Slide 9: We’ve discussed this table before, and I included it as a reminder that intron DNA
amounts to a total of more than 50% of our genome. So the likelihood that a mutation occurs in
an intron is quite high. Some of these mutations can affect the recognition sequences for
splicing, which could cause a pre-mRNA not to be properly processed. The table in slide 19 lists
diseases that arise from improper splicing. We will get back to this point later in the context of
“alternative splicing”.
Slide 10: Introns in human genes are all excised by spliceosome-catalyzed splicing. However,
evolutionarily, splicing likely originated as an RNA-catalyzed process. Group I and II selfsplicing introns utilize a similar splicing mechanism without any requirement for proteins to
catalyze the reaction. Group I introns need a guanosine nucleotide co-factor. Group II employs
the 2’OH of the adenosine at the branch point to “launch” the attack of the 5’ splice site.
This is also true for spliceosome-catalyzed intron removal.
Slide 11: This slide shows how the intron forms a lariat structure. This lariat is eventually
degraded.
Slide 12: Here you can follow the process step-by-step: 2’OH attack of the 5’ splice site,
3’OH is formed after the first transesterification, the 3’OH then attacks the 3’ splice site
followed by a second transesterification. In the end, the two exons are linked and the lariat
intron is excised.
Slide 13: The spliceosome consists of 5 small nuclear ribonucleoprotein particles (snRNPs) all
of which contain a specific small nuclear RNA. The snRNAs provide the specificity, as they
hybridize with the signal sequences of the intron. In vitro, splicing can be carried out in the
absence of proteins. In vivo, the proteins make the process faster and more efficient, but in
the absence of the snRNAs the snRNPs would be useless.

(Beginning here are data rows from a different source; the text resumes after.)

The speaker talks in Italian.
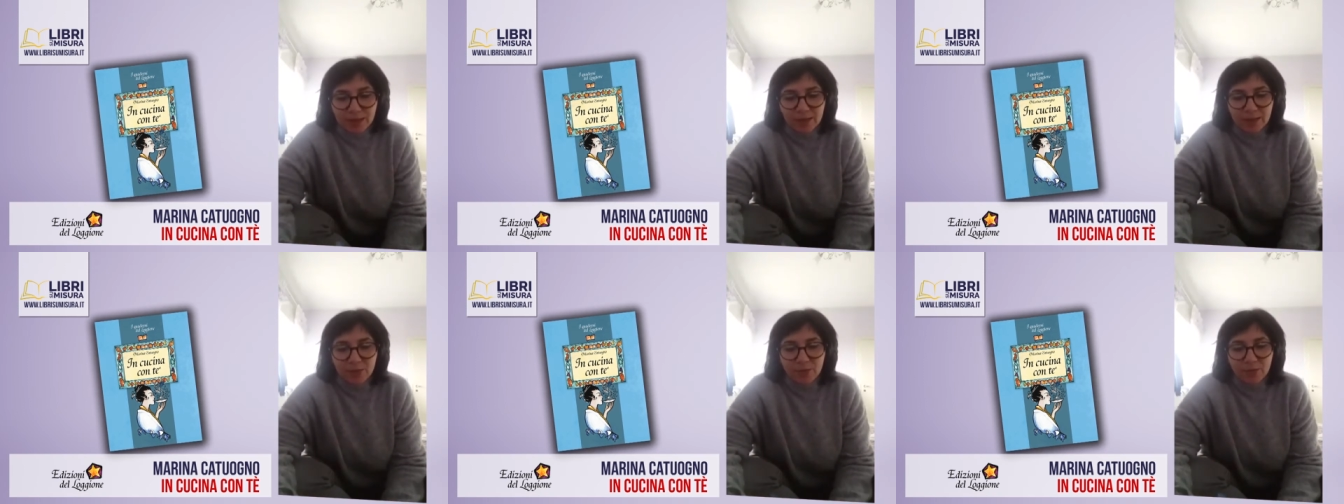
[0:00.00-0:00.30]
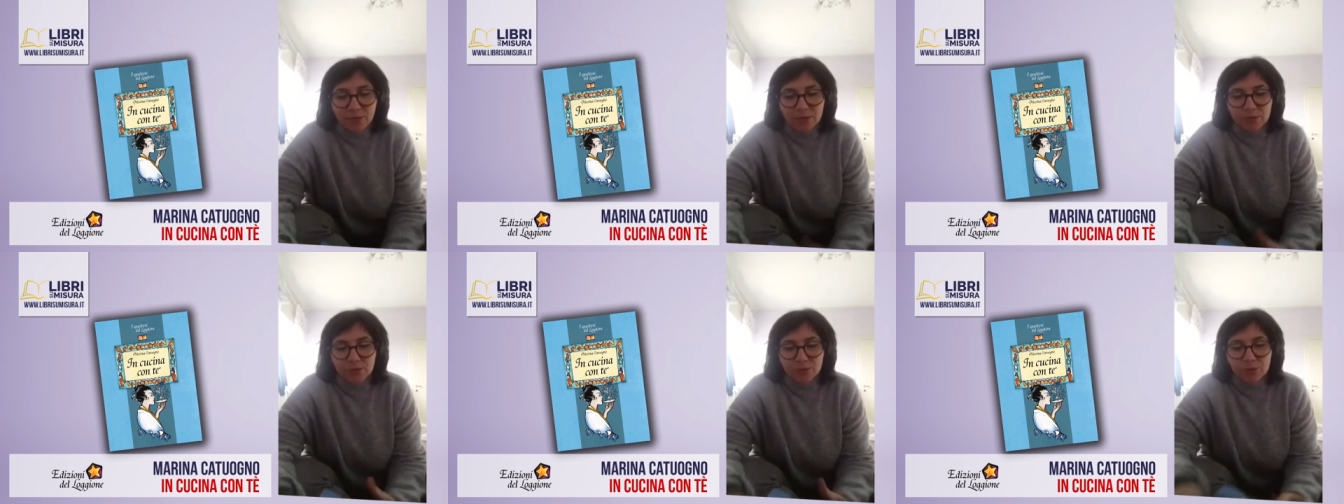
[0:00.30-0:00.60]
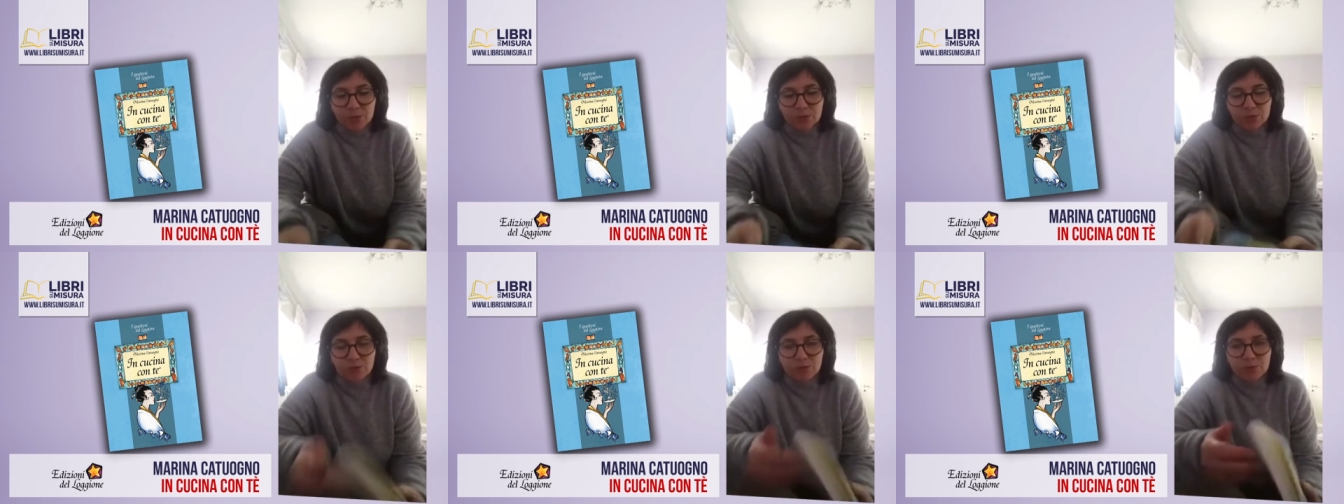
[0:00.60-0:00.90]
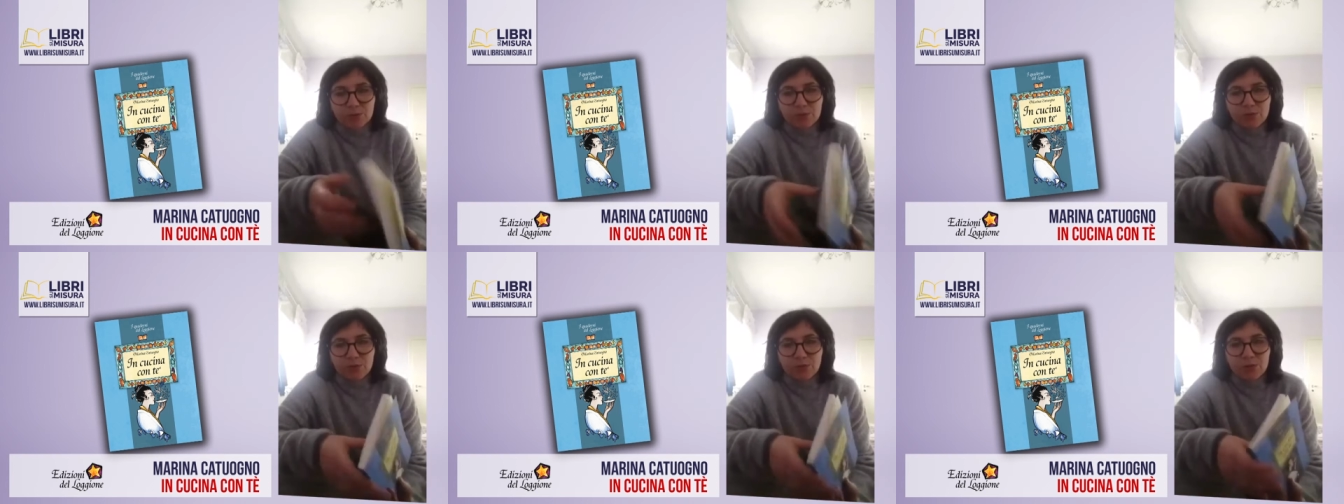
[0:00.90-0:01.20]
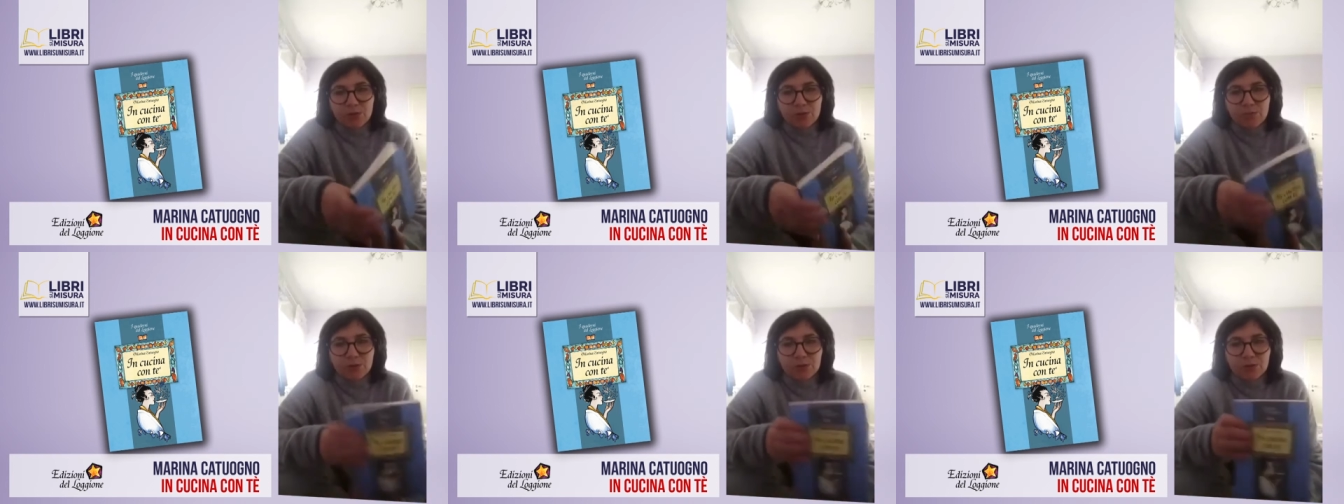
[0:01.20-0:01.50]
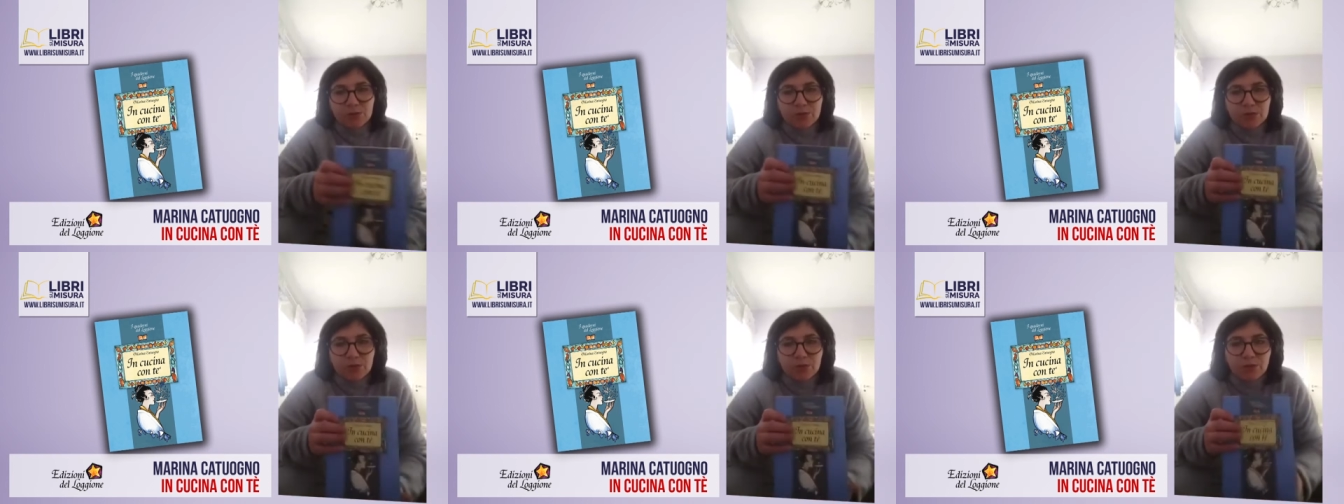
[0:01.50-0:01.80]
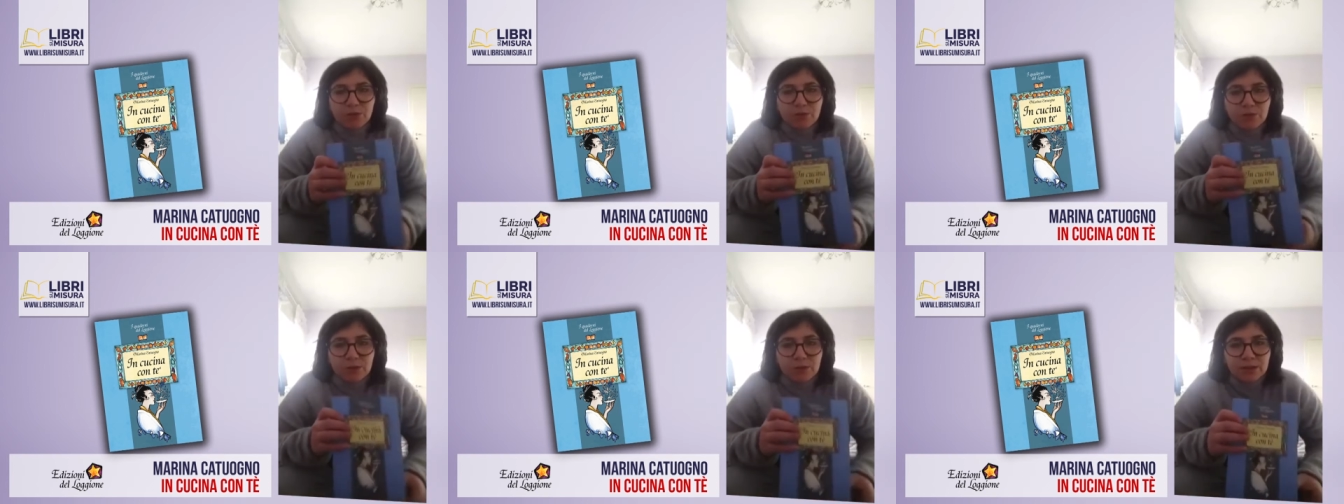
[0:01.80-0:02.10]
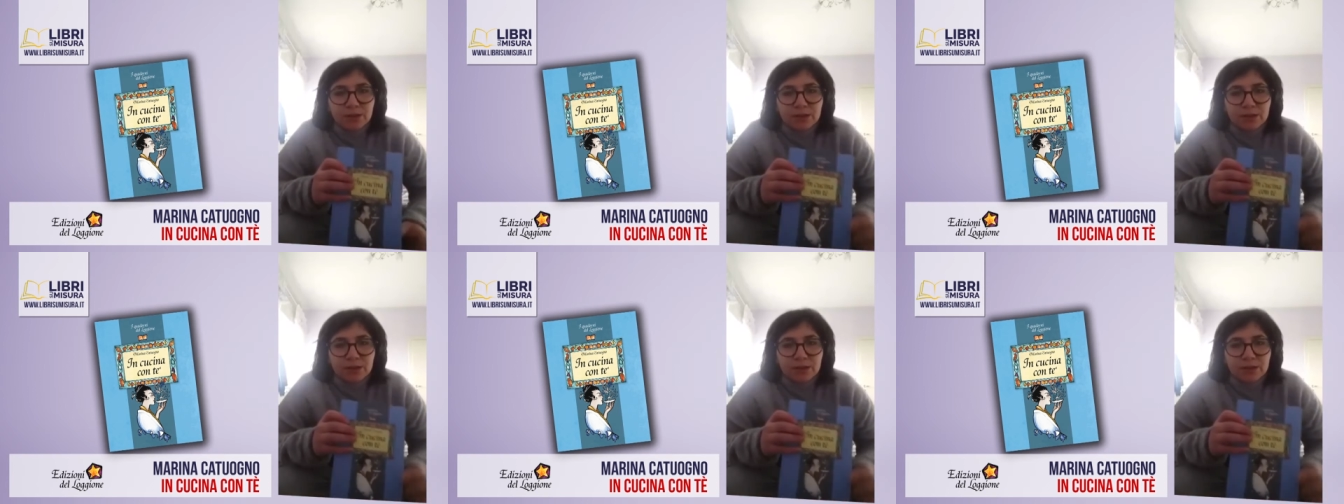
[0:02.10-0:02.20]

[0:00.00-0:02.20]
Io ho fatto questo piccolo libricino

Slides 14 - 17: These slides provide an overview of the step-by-step assembly of the
spliceosome. The individual snRNPs bind specific sequences and bring them close together so
that the transesterifications can occur. For example, U1 and U2 bring the branch point and the 5’
splice site together. Once this has been accomplished, U1 is dispensable. U6 is the catalytic
center, but it is only active once U4 has been removed.
Slide 18: Alternative splicing depicts the process by which a pre-mRNA can yield two
different mature RNAs. This is highly tissue-specific. Alternative splicing creates a lot of
protein variants or isotypes that are not encoded by their own genes. Calcitonin expression
in neuronal and thyroid cells is a well-known example.
Slide 19: Alternative splice variants that produce non-functional or not fully functional proteins
can cause diseases. In most of the cases listed the pre-mRNA is spliced in an alternative incorrect
way, because of mutations in the common splicing signal sequences. Remember BRCA1 or Lesh
Nyhan syndrome from previous lectures?
Slide 20: I hope you can appreciate the complexity of pre-mRNA processing to obtain a mature
and “functional” mRNA. However, not every properly spliced mRNA is necessarily designated
for protein translation. miRNAs are short regulatory sequences that can interfere with the fate
of an mRNA. Most miRNAs target transcripts in their 3’UTRs (slide 7). If base-pairing
between the miRNA and mRNA is discontinuous and incomplete, translation of the
transcript is usually inhibited. If base-pairing is perfect, the target mRNA is degraded or
“silenced”. The class of miRNAs that can trigger silencing through degradation is called
siRNA. RNA interference plays an important role during development, as it can reversibly
or irreversibly suppress specific transcripts.